The ASSEMBLE_VDJ stage performs de novo assembly of reads from each cell barcode independently. The assembler will use at most 100k read-pairs per cell barcode to avoid artifacts caused by extremely high coverage. The assembler uses only those reads that are detected as V(D)J reads by the FILTER_VDJ_READS stage and whose UMIs have a minimum number of reads. This threshold is computed for each run based on the distribution of read-pairs per UMI (see UMI Filtering section). NOTE: Cell Ranger 2.1 and later includes a --denovo option that instructs the assembler to ignore the results of the filtering step and attempt to assemble all reads. This option can be useful when working with poorly annotated species.
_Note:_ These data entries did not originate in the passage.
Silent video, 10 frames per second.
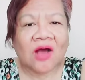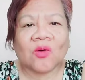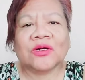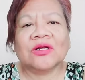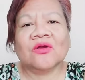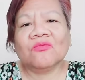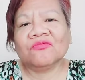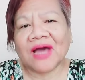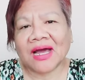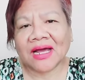ขุดหลุม
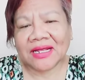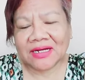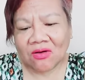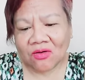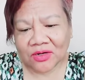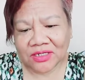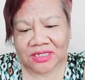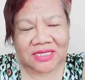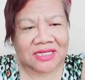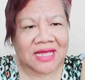ฝังให้น้องคน
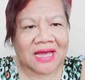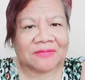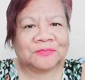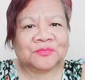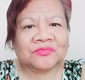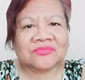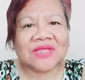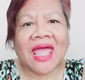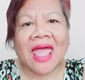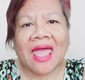นี้นะ
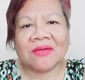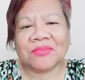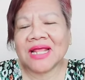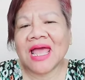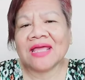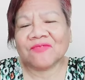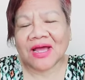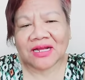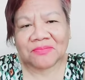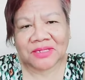แต่ไม่ได้ให้ฝั
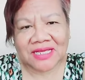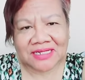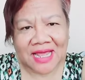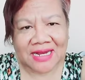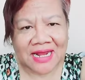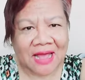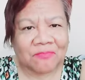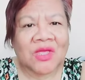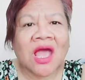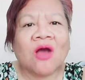งในประเทศไทยนะคะ
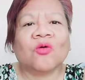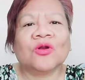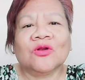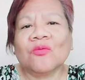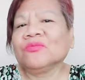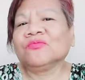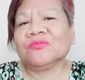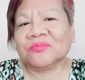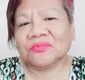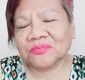ขุดหลุม
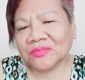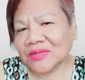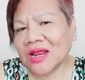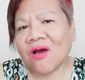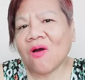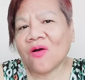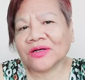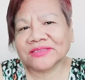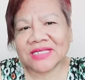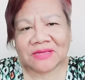รอ
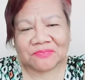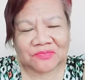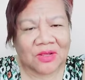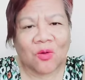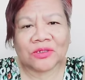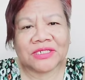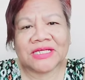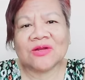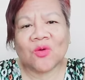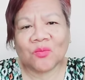ถีบลงที่
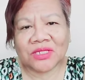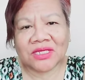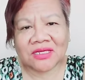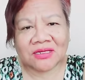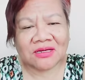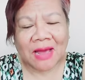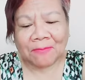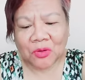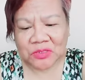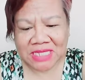หลุมที่กัม
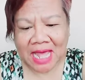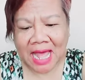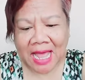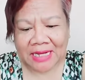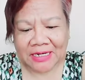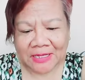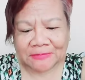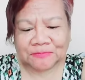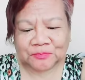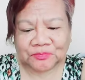พูชา นะ
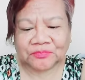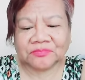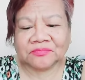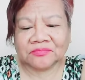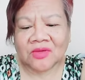อืม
The assembly algorithm is outlined here:

1. Build a De Bruijn graph (using a kmer length, K=32) of the sequences in the set of accepted read pairs, keeping track of the number of reads and UMIs associated with each kmer in the graph. A kmer must be included in two or more reads to be incorporated in the graph.
2. Sort the nodes in the graph in the decreasing order of "read support" (defined as the number of reads associated with the node).
3. Select the best-supported node as the root node.
4. Find "high quality" paths from the root node, extending in both directions. "High quality" means that the branched paths are followed only if the branching base has at least some minimum quality.
5. Mark all the nodes on the returned paths as visited.
6. If all the nodes have been visited, continue to step 7. Otherwise, choose the next best-supported node which is not visited, as the root node and return to step 4. (Note: Only the nodes which account for 99% of the reads are considered as root nodes to reduce the number of extraneous path explorations)
7. For each path, collect the set of UMIs linked to the nodes in the path. Compute a mapping score for all such UMIs based on how well the reads corresponding to the UMI maps to the contig implied by the path. Calculate the total score of the path as the sum of assigned scores across all UMIs. Additionally, keep track of the best mapping score for all UMIs.
8. Sort the paths in the decreasing order of total scores.
9. For each UMI, assign the first path (in the order described in Step 8) with a mapping score within a certain fraction (60%) of the best mapping score for that UMI.
10. Remove the paths that have no UMIs assigned in Step 9.

The assembler outputs the contig sequences associated with paths which are assigned at least one UMI with the mapping of the input read pairs that contributed to each contig in the all_contig.bam output file. For more details, please refer to the source code (https://github.com/10XGenomics/cellranger/blob/master/lib/rust/vdj_asm/src/asm.rs).

## Assembly Quality Values

Each base in the assembled contigs is assigned a Phred-scaled Quality Value (QV), representing an estimate of the probability of an error at that base. The QV is computed with a hierarchical model that accounts for the errors in reverse transcription (RT), that will affect all reads with the same UMI, and sequencing errors which affect individual reads. The sequencing error model uses the reported sequencer QVs. At recommended sequencing depths, many reads per UMI are observed, so sequencing errors in individual reads are corrected rapidly. We estimate that the V(D)J RT reaction has an error rate of 1e-4 per base, so assembled bases that are covered by a single UMI will be assigned Q40, and bases covered by at least two UMIs will be assigned Q60.